Istilah "armada gelap" atau "armada bayangan" mengacu pada kapal terselubung yang menyelundupkan minyak, sehingga menghindari sanksi. Menurut organisasi nirlaba United Against Nuclear Iran yang berbasis di AS, armada bayangan Iran terdiri dari setidaknya 383 kapal tanker.
Menurut stasiun TV Iran International yang berbasis di London, pemerintah menjual minyaknya dengan diskon 20% dari harga pasar global, sebagai kompensasi atas risiko yang dihadapi pembeli karena sanksi.
"Kilang China menjadi pembeli utama pengiriman minyak ilegal Iran yang dicampur perantara dengan kargo dari negara lain dan dibongkar di China sebagai impor dari Singapura dan sumber lainnya," ungkap outlet oposisi Iran melaporkan baru-baru ini.

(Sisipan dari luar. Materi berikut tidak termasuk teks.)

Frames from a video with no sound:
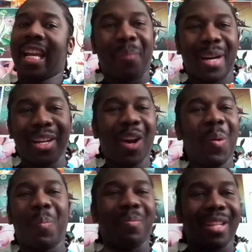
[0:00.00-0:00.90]
But
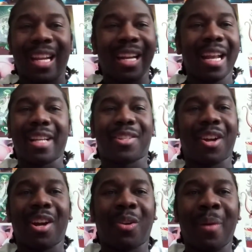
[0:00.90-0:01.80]
nope, in the next
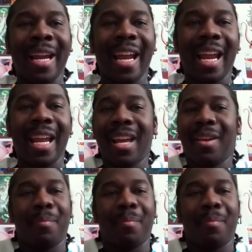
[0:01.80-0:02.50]
arc, we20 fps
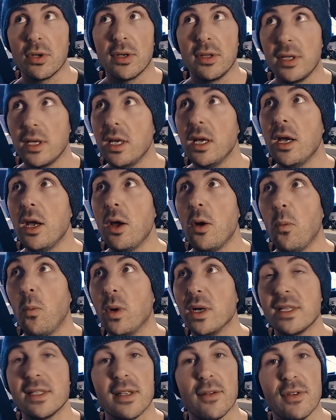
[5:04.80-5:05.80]
on the
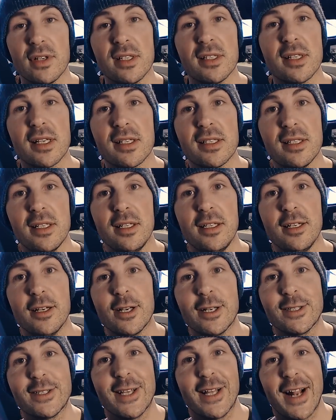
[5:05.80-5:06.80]
once every 16
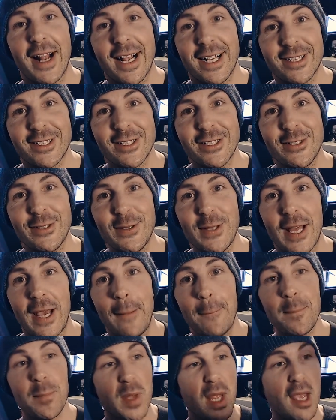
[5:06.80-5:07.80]
years and actually do
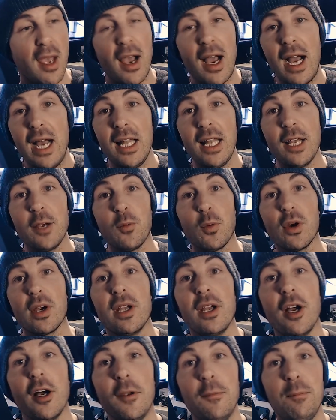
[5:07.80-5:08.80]
that, I like working
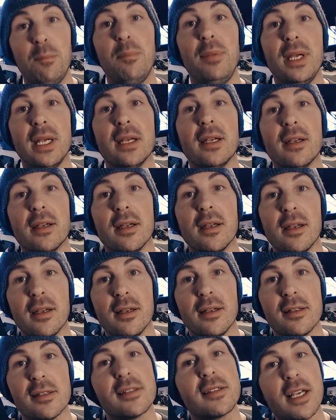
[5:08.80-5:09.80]
on big
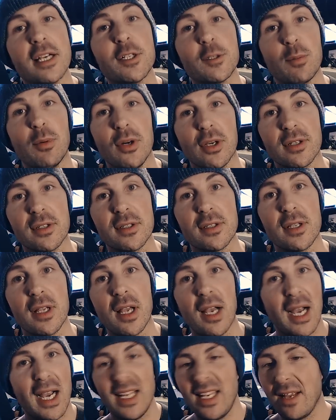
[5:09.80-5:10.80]
sketchbooks.
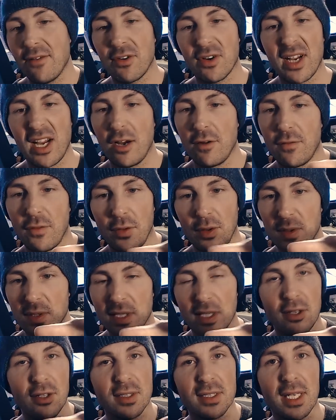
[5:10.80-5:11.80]
I never cared for those
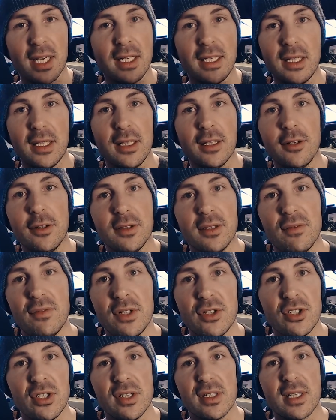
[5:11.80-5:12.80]
tiny little Da
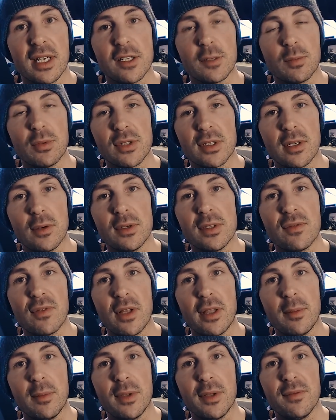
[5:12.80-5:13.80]
Vinci sketchbooks. I always found
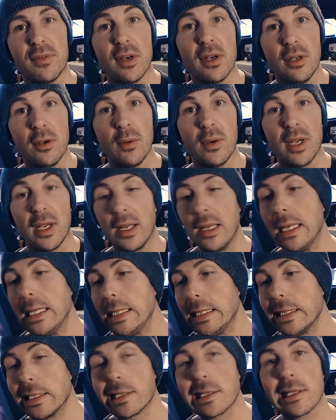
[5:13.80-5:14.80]
them very annoying,
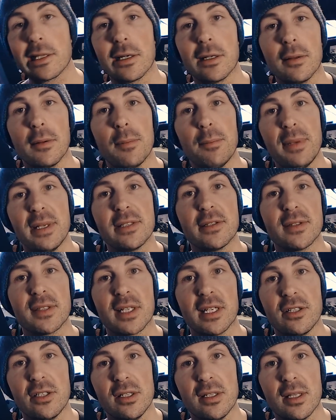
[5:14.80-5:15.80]
little pencil
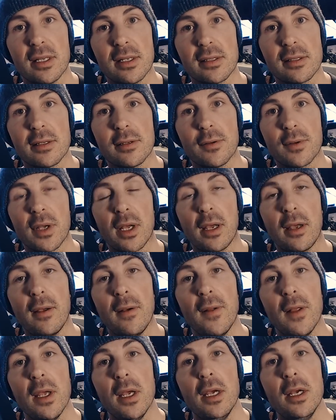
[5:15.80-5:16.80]
sketchy things. Okay,
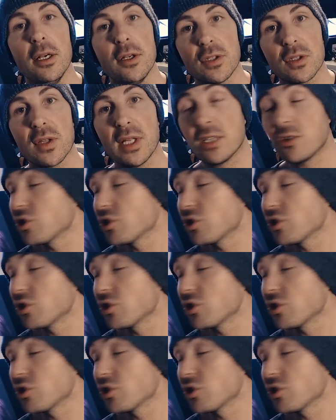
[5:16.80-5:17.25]
so that's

Inflasi dan Mata Uang Membebani Ekonomi
Sanksi tidak hanya menargetkan industri minyak Iran, tetapi juga berdampak pada kemampuan negara itu untuk melakukan transaksi keuangan internasional. Hal ini menyebabkan penurunan tajam dalam mata uang nasional, rial.Saat ini, orang Iran membayar sekitar 580.000 rial di pasar gelap untuk satu dolar AS. Setelah penandatanganan kesepakatan nuklir pada tahun 2015, satu dolar bernilai 32.000 rial.
Meskipun pendapatan minyak cenderung stabil dalam beberapa tahun terakhir, Iran jauh dari kekuatan ekonomi. Populasinya sekitar 88 juta atau hampir 10 kali lipat dari musuh bebuyutannya, Israel.
Namun pada tahun 2023, output ekonomi Iran yakni USD403 miliar, secara signifikan lebih rendah dari Israel sebesar USD509 miliar. Baca Juga: AS Kembali Bela Israel, Armada Pengangkut Minyak Iran Dihantam Sanksi
Perbedaan ini menjadi lebih mencolok ketika membandingkan nilai total barang dan jasa yang diproduksi dalam setahun. Tahun lalu, PDB per kapita Iran adalah USD4.663, sednagkan Israel mencapai USD52.219, menurut Dana Moneter Internasional (IMF).